### Directions
Output exactly the lines from the one containing "[00:00:07.20]" through the final line of the entries below, both included, and skip the pictures.
+++ Data provided +++
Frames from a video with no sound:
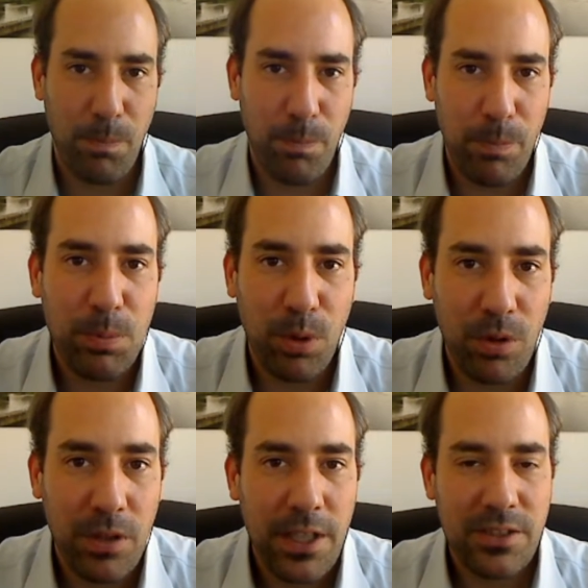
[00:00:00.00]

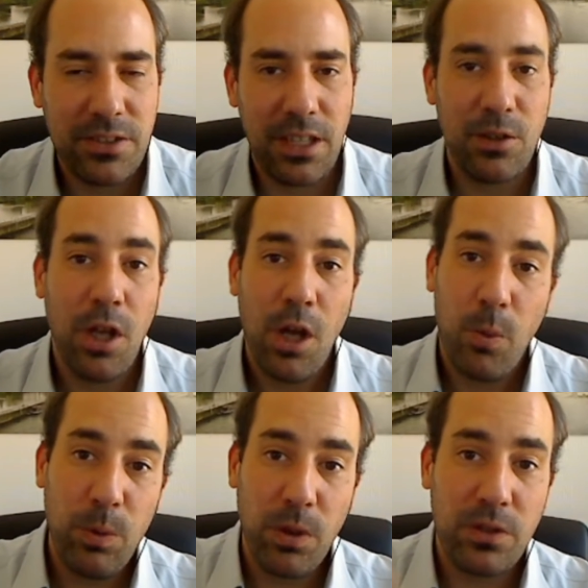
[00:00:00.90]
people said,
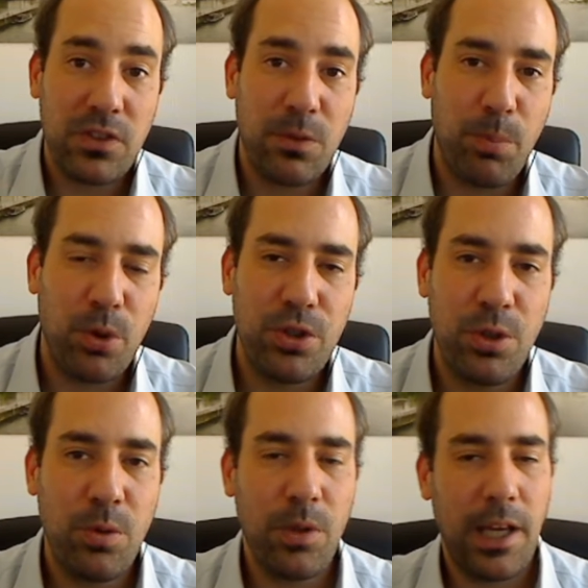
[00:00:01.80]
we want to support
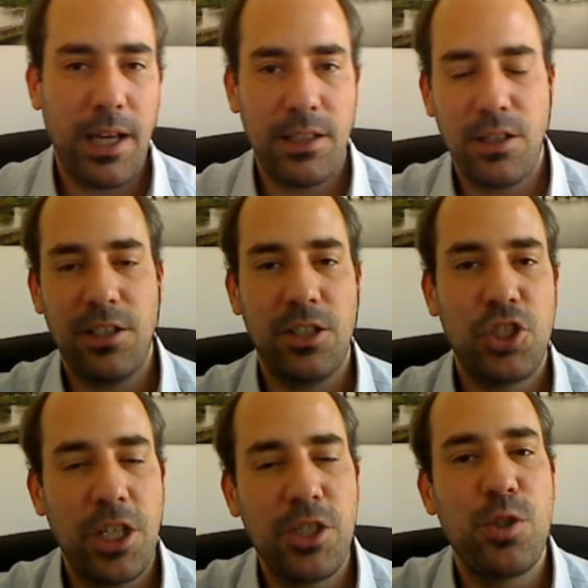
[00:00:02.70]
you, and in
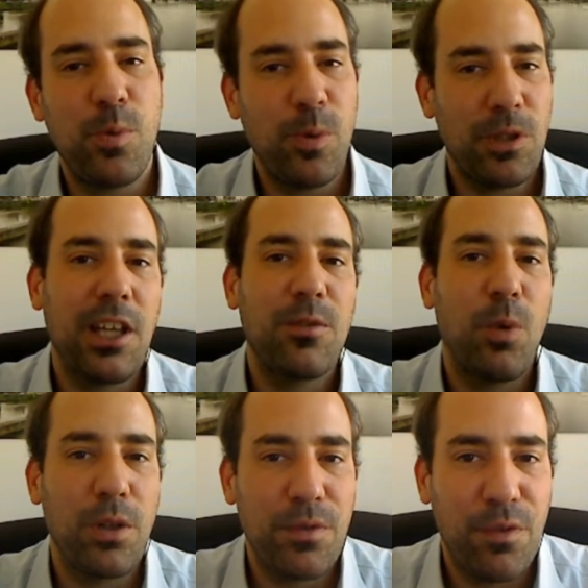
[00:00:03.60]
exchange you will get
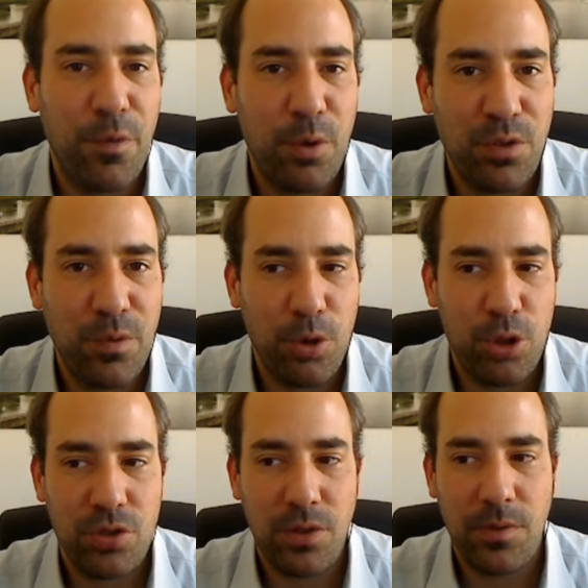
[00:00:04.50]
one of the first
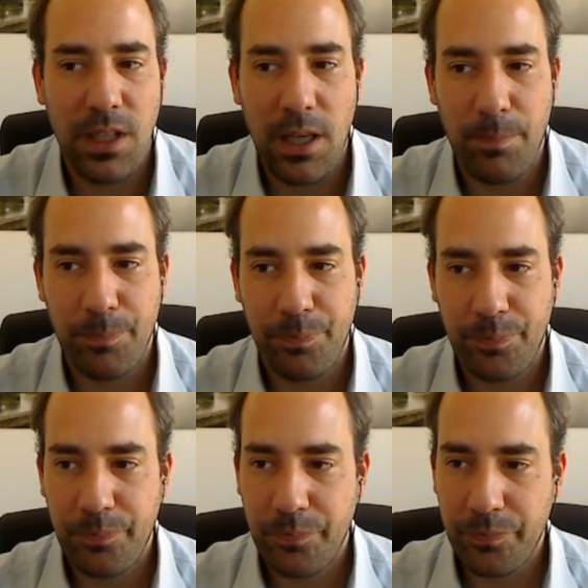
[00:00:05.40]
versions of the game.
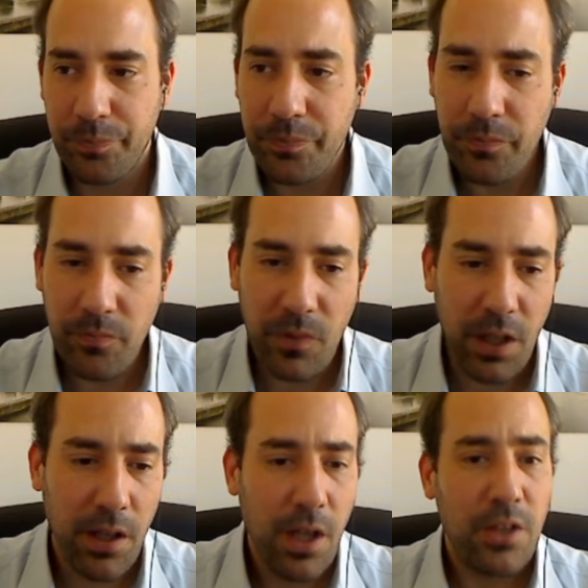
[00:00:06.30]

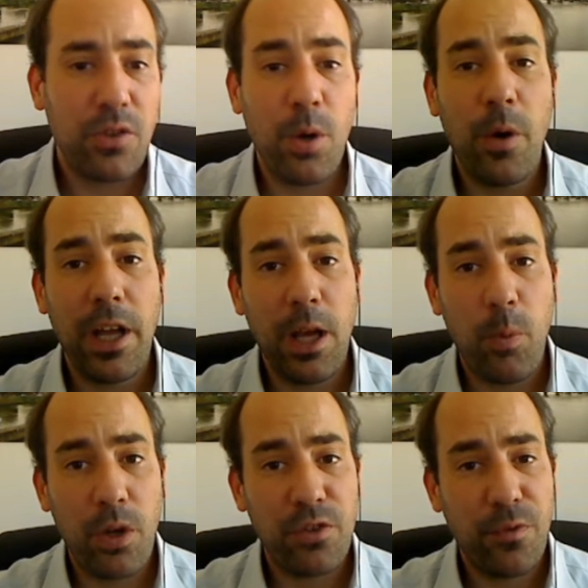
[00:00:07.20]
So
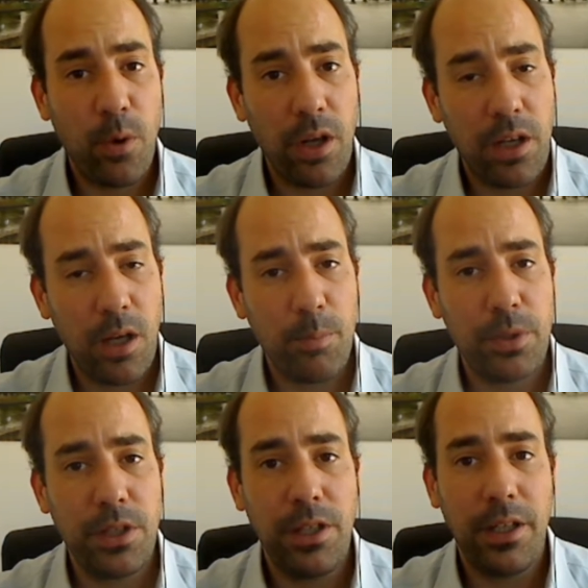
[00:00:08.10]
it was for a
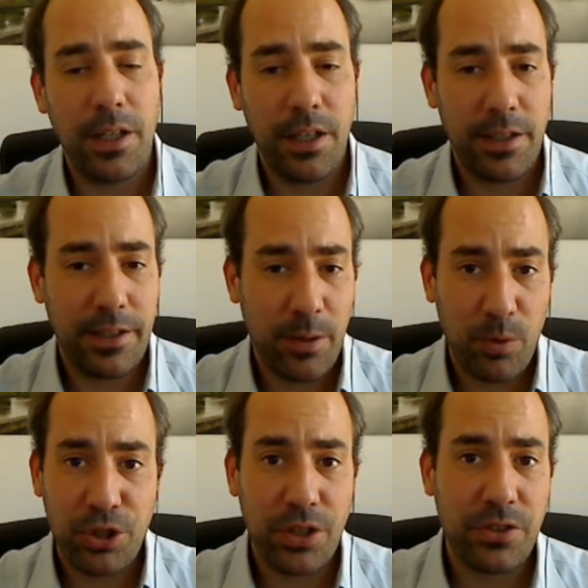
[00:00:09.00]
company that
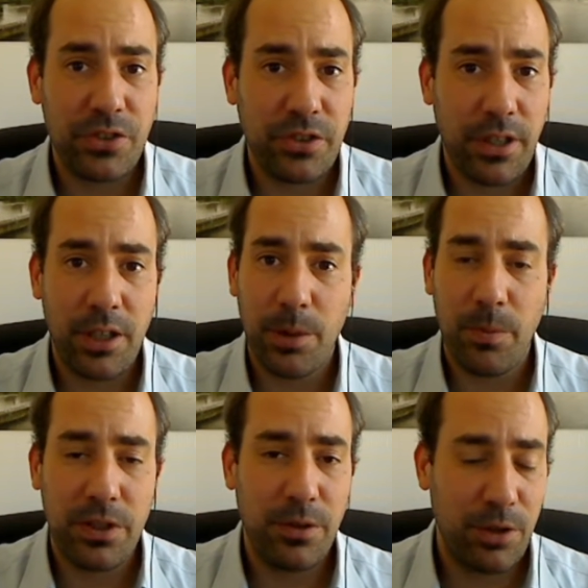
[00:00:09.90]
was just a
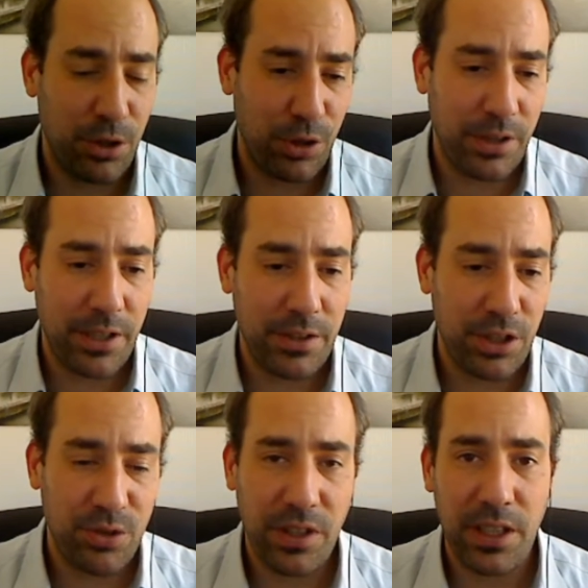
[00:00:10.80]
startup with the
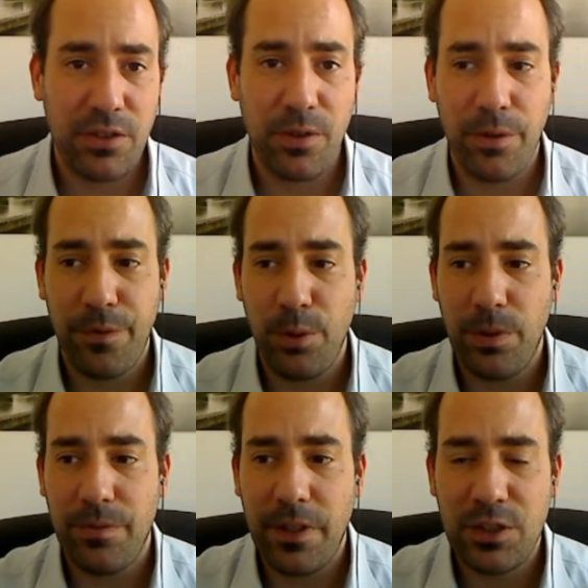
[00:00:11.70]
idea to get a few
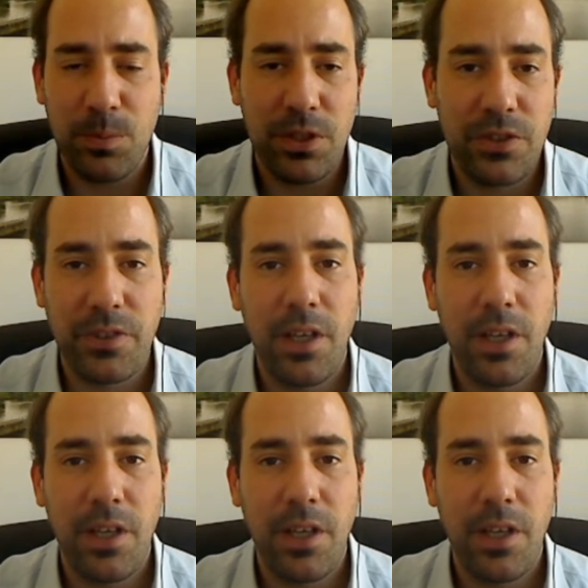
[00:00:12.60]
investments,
+++
### Solution to the exercise
[00:00:07.20]
So
[00:00:08.10]
it was for a
[00:00:09.00]
company that
[00:00:09.90]
was just a
[00:00:10.80]
startup with the
[00:00:11.70]
idea to get a few
[00:00:12.60]
investments,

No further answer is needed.